Les femmes des « mauvais maris » vivent avec une angoisse incommensurable. Les peuples des mauvais dirigeants vivent sous les gifles de la faim, de la soif, des maladies, de l’insécurité, des grèves, des contestations, des détournements, des scandales, des emprisonnements abusifs : c’est le parfum de l’angoisse, de la tristesse, de l’amertume qui empeste leurs poumons, leur conscience ainsi que leur cœur.

A ces hommes qui fréquentent la politique, je dis : Hô, ignorants hommes politiques ! Apprenez à respecter vos peuples, à respecter tout simplement l’humain. Apprenez à honorer vos promesses ! Je vous le dis : il faut apprendre ce qu’est la politique avant de s’y glisser. Faire de la politique n’est pas savoir gueuler. Faire de la politique n’est pas savoir opérer dans le champ de la traitrise, du mensonge, de la tricherie, détournement. Je vous le réitère : la politique est noble. Il appartient aux âmes et aux cœurs nobles de l’exercer.

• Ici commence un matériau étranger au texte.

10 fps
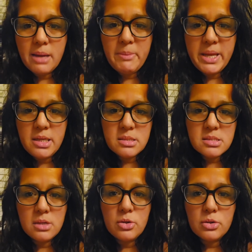
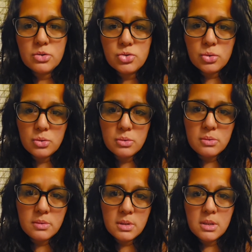nighttime aches under
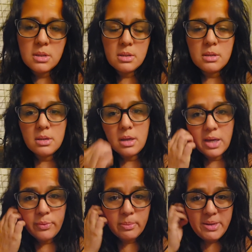control,
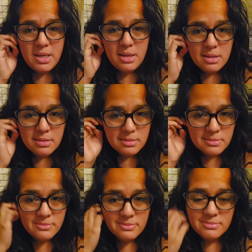I will
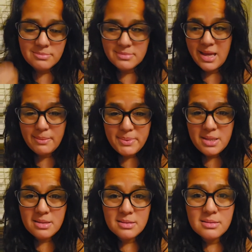be
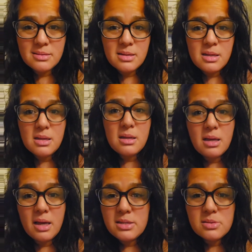happy.
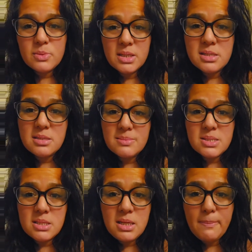I just
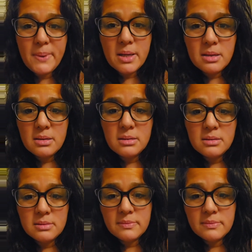want to get some sleep.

Au nom de l’humanité, faisons ce que nous devons faire. Au nom de la dignité, reconnaissons nos erreurs et apprenons à nous corriger. Au nom de la grandeur, luttons contre l’orgueil, la vanité et l’hypocrisie. Je vous en supplie : reconnaissons nos manquements et engageons-nous dans la voie de la perfection. Nous devons nous réconcilier avec nous-mêmes et réapprendre à nous humaniser. Nous devons nous rééduquer. Il y va de notre salut.

« Regardez-moi donc ces superflus ! Ils gagnent des richesses et, avec elles, deviennent plus pauvres. C’est puissance qu’ils veulent et tout d’abord de la puissance le levier, beaucoup d’argent, ces impuissants ! Regardez les grimper, ces singes prestes. Afin de se dépasser ils grimpent les uns sur les autres et se jettent ainsi dans la vase et le fond. Où cesse l’Etat, là commence l’homme qui point n’est superflu, là seulement commence le chant du nécessaire, l’unique, l’irremplaçable mélodie. » NIETZSCHE, APZ.